MPI Miscue Gets Personal for HIM Supervisor
While duplicate records within a master patient index can have significant consequences for a health care organization, the impact on individual patients can be equally, if not more, severe. Susan Bailey, RHIT, an HIM supervisor at a hospital in the western United States, can speak on the topic both as a provider and a consumer. She has been the victim of patient misidentification four times over the past 10 years.

Most of the incidents were fairly minor in nature, such as receiving an explanation of benefits notification for a chiropractic visit that never occurred. But one mix-up involved a CT examination that she didn’t undergo for a chronic condition she doesn’t have showing up in her medical record.

While in the middle of a consultation, the physician noticed Bailey’s record indicated that she recently had undergone a CT exam. “I told him, ‘I haven’t set foot in a radiology department in years, except to give them grief,’” she says. “And he said, ‘Oh, that’s why I always ask patients about new exams, to make sure it’s theirs.’”

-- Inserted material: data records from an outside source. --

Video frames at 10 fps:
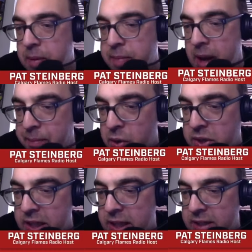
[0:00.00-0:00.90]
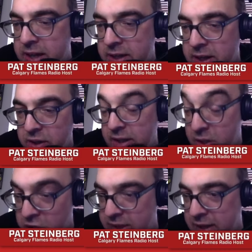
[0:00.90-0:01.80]
Benn. Personally,
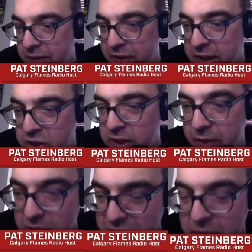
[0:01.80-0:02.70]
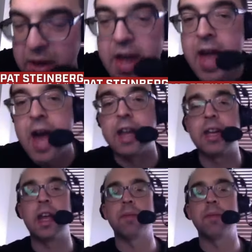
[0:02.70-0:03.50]
she says I think he should have also had a game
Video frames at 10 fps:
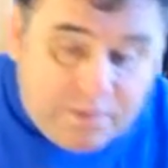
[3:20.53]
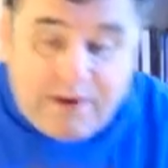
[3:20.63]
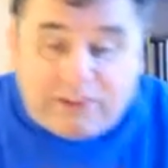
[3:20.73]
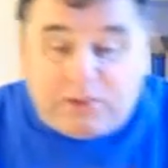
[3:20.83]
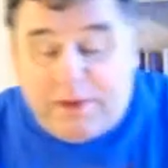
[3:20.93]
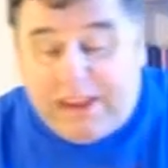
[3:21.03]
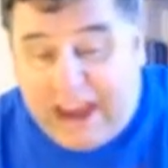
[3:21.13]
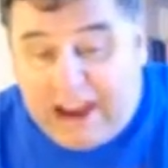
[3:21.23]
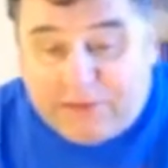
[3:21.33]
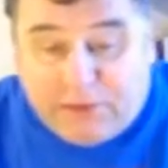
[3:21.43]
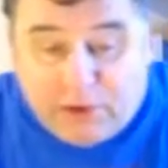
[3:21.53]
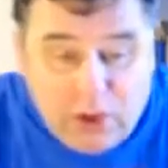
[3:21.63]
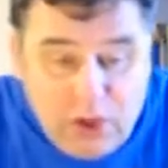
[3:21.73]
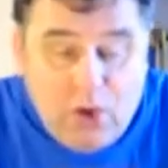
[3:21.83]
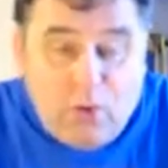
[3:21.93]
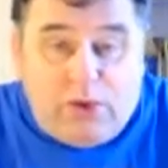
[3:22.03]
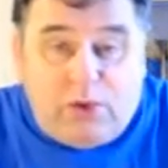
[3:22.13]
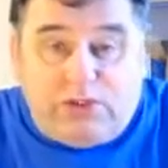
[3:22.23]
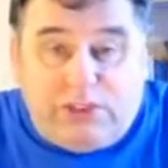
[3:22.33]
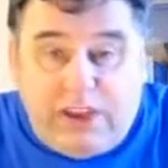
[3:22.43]
must be careful. When
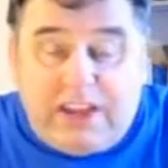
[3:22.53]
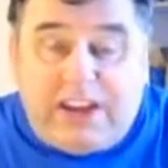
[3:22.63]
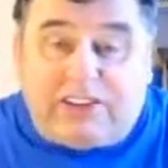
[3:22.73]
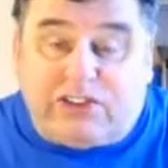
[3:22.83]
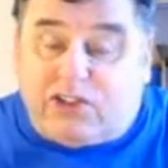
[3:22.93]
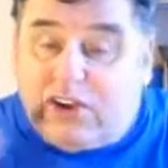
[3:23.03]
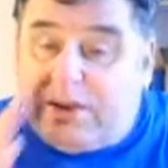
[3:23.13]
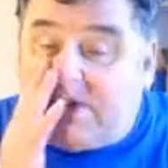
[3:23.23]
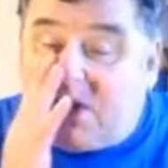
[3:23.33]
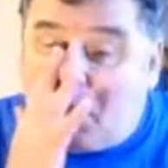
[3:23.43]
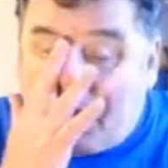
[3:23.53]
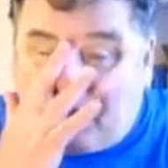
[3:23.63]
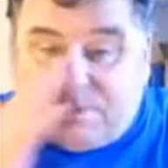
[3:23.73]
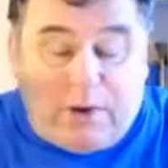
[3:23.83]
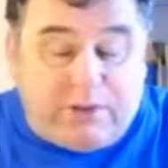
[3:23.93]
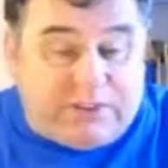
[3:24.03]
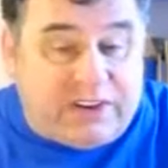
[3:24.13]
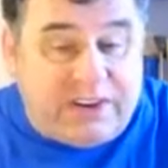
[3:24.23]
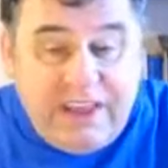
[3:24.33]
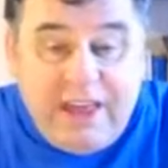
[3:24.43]
you see an extremely obese
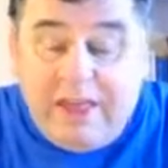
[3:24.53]
person,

Not only was the information incorrect, it led Bailey to contemplate what might happen if she ended up in an emergency department and received medication for a condition she doesn’t have. “It’s kind of scary,” she says.

Bailey speculates that each of the problems occurred because of mistakes made during patient registration. That’s no surprise—ask HIM professionals about how most duplicate records are created, and they’ll start with problems associated with patient names.

“Certain data elements are inherently not well structured,” says Dan Cidon, chief technology officer for NextGate. “Maybe in the first encounter a patient gives her name as Liz Smith and in the second encounter it’s Elizabeth. The same thing goes for addresses. There are thousands of ways to represent an address. All of these eventually lead to records that are very hard to match together unless you have a very sophisticated, fine-tuned algorithm to deal with these kinds of data issues.”

While the cause of the problem is easily explained, the solution is anything but simple, Bailey says. “Getting these problems fixed is just a tremendous challenge,” she says. “I don’t think people really understand how difficult it really is. Much of the answer has to depend on getting accurate patient identification up front because when that [inaccurate] information gets in [the master patient index], it’s an absolute nightmare to get it out.”